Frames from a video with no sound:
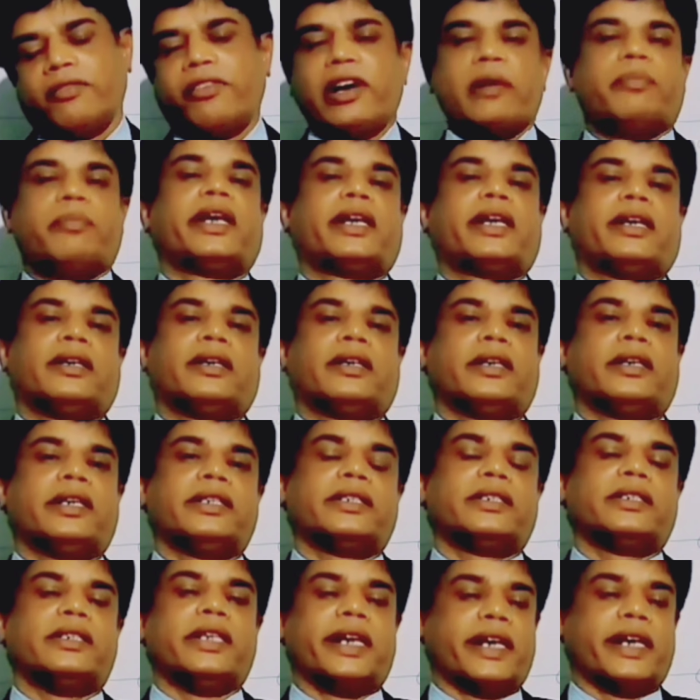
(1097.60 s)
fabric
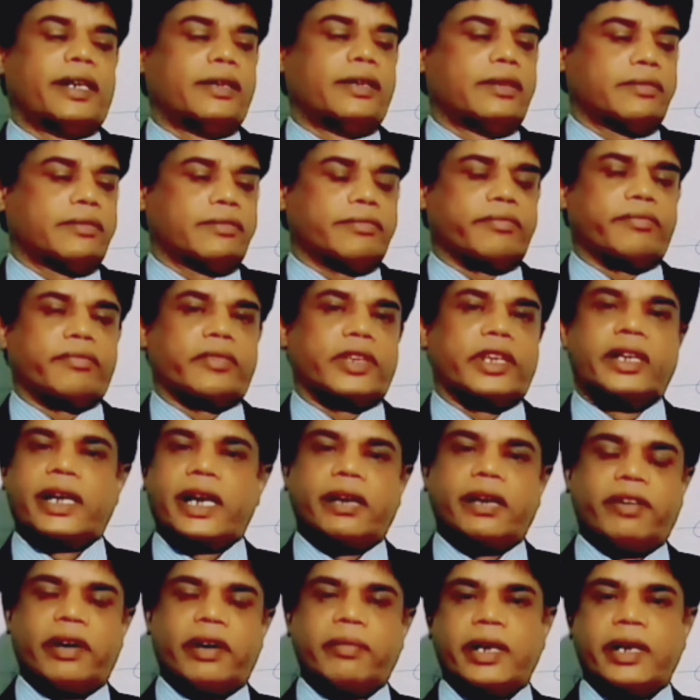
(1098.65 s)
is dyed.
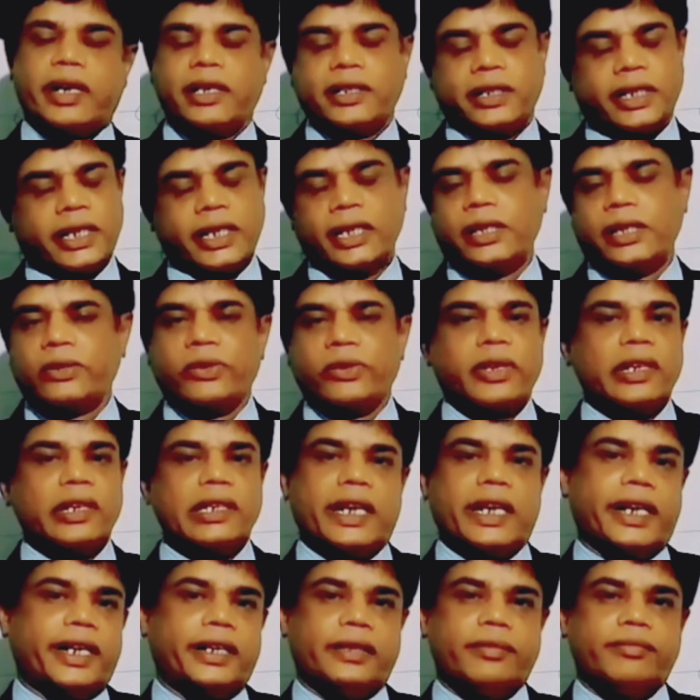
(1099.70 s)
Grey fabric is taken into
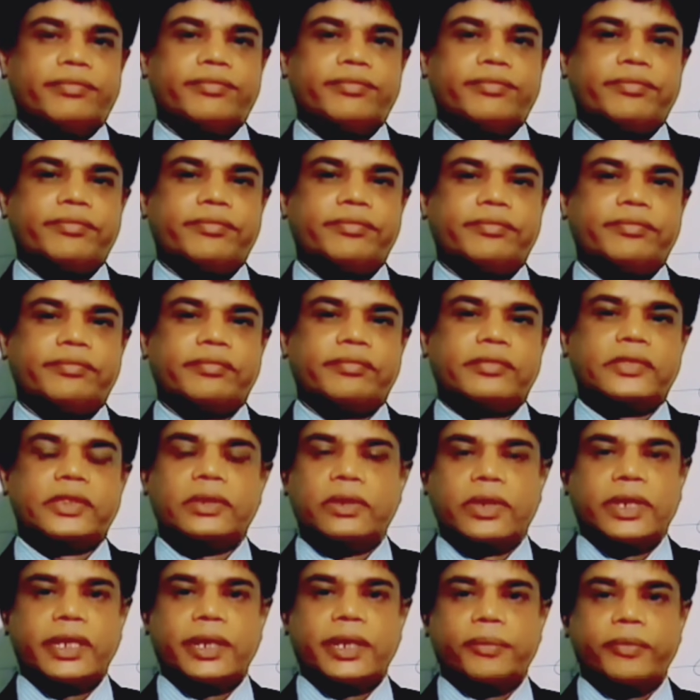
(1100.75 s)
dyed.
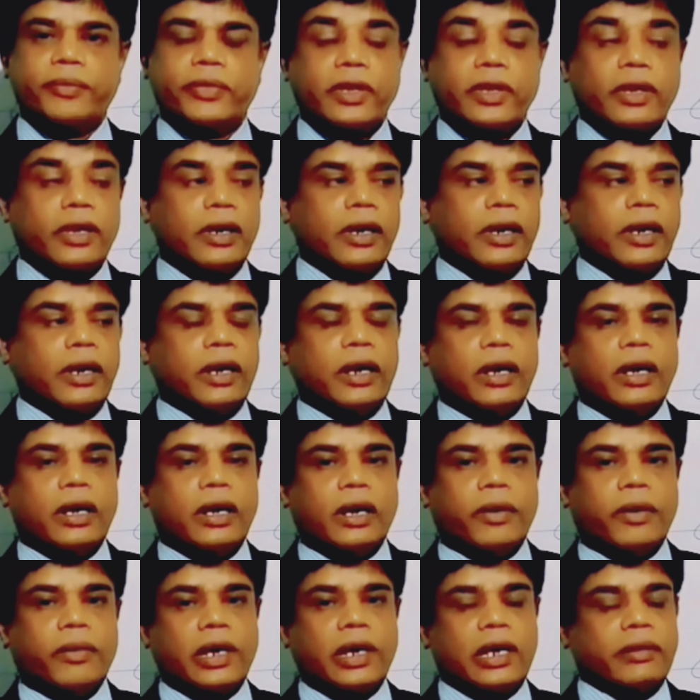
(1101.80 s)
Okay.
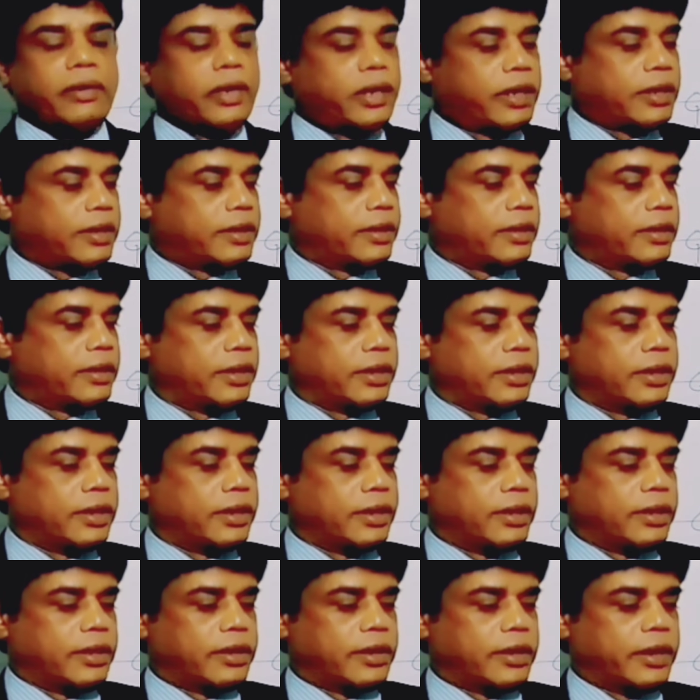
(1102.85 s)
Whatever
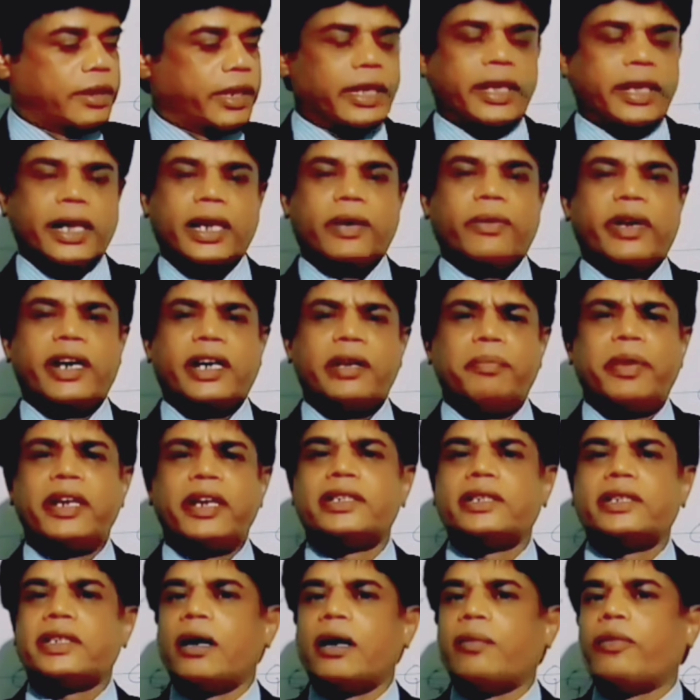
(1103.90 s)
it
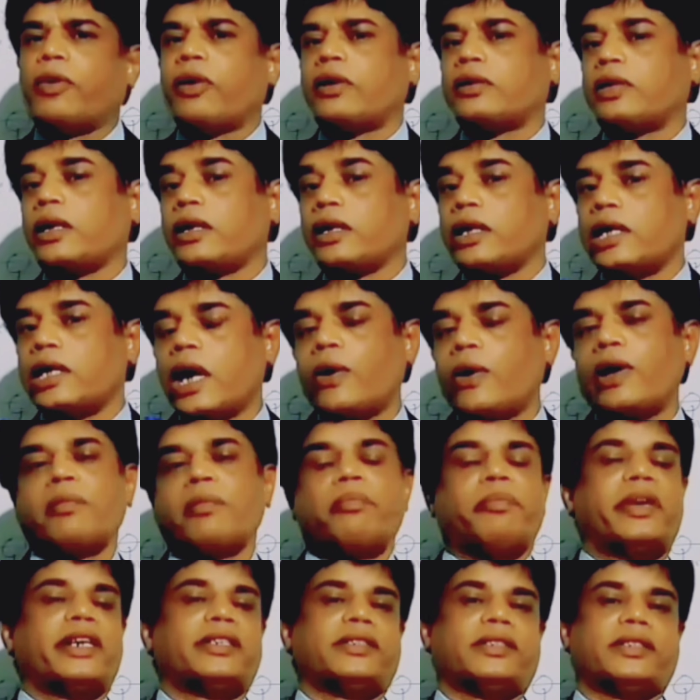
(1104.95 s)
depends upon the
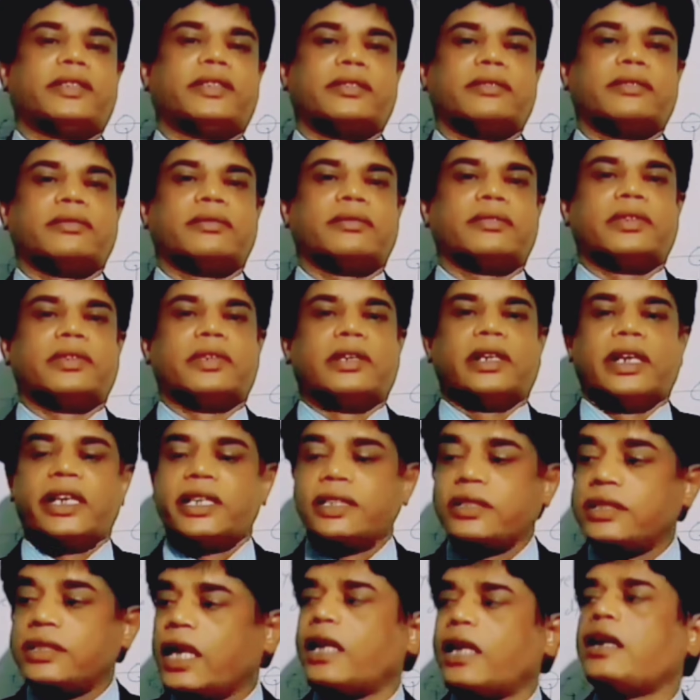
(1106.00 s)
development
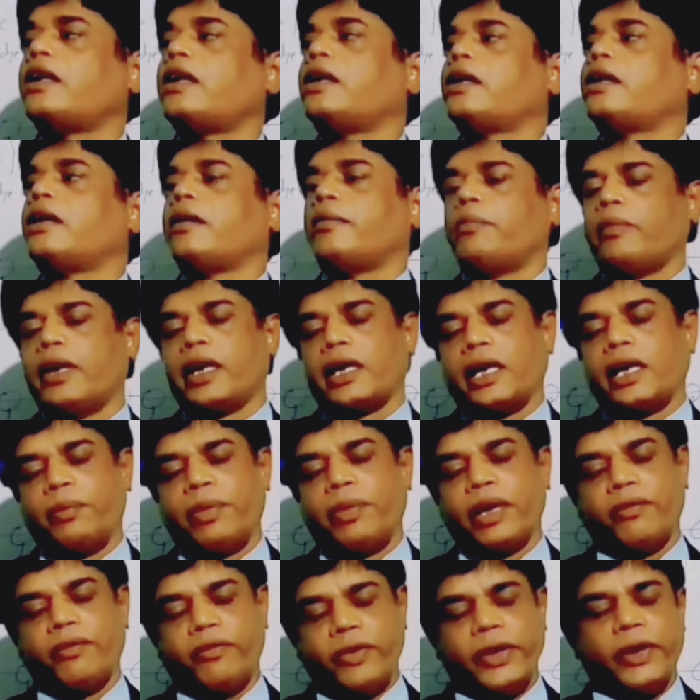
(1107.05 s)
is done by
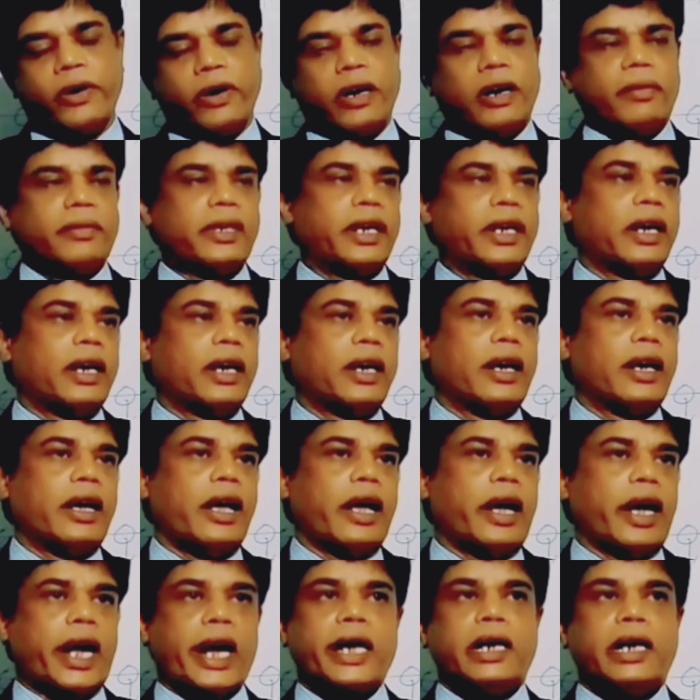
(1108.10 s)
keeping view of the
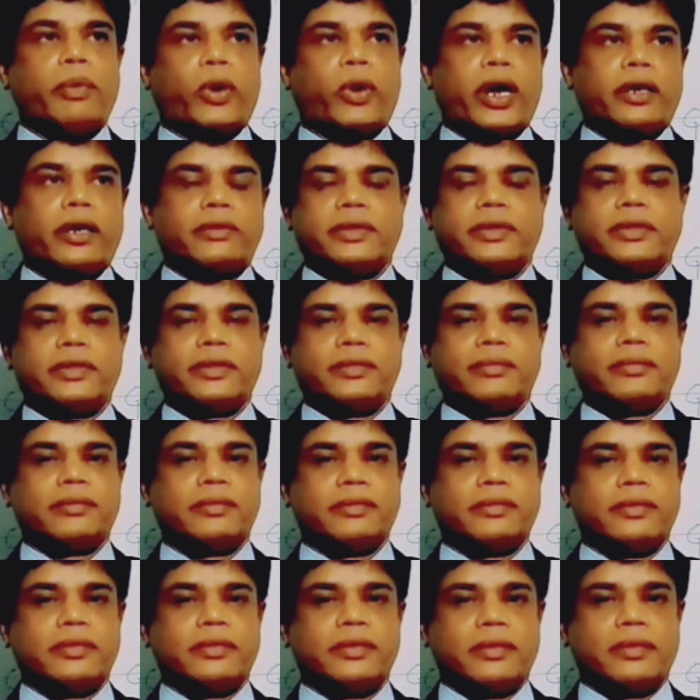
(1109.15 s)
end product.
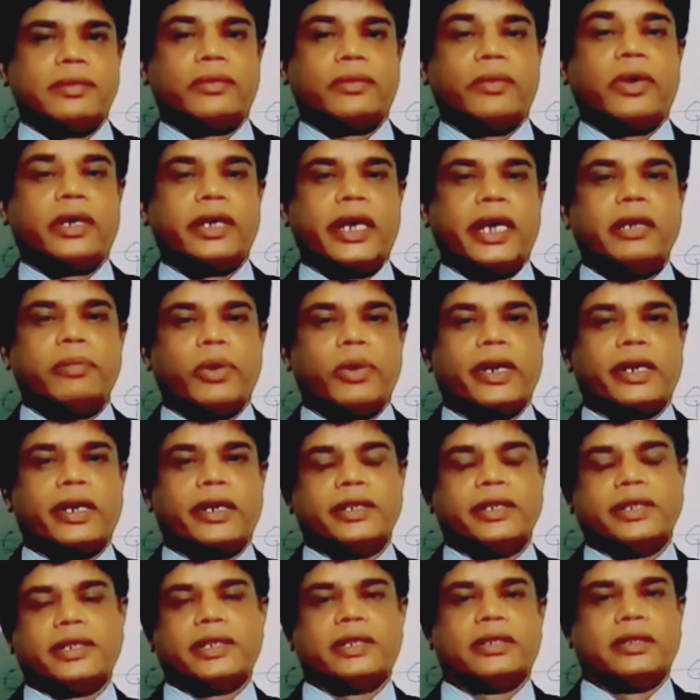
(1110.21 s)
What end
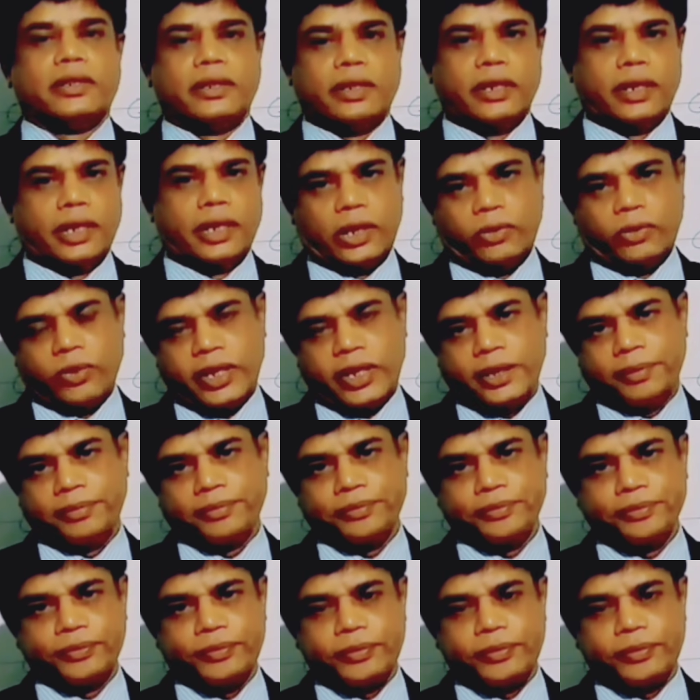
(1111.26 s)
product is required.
+++
## WORK REQUEST
Once you find the line that contains "(1106.00 s)", reproduce it and every line after it through the end of the entries above, exactly as written, with no pictures.

## EXERCISE OUTPUT
(1106.00 s)
development
(1107.05 s)
is done by
(1108.10 s)
keeping view of the
(1109.15 s)
end product.
(1110.21 s)
What end
(1111.26 s)
product is required.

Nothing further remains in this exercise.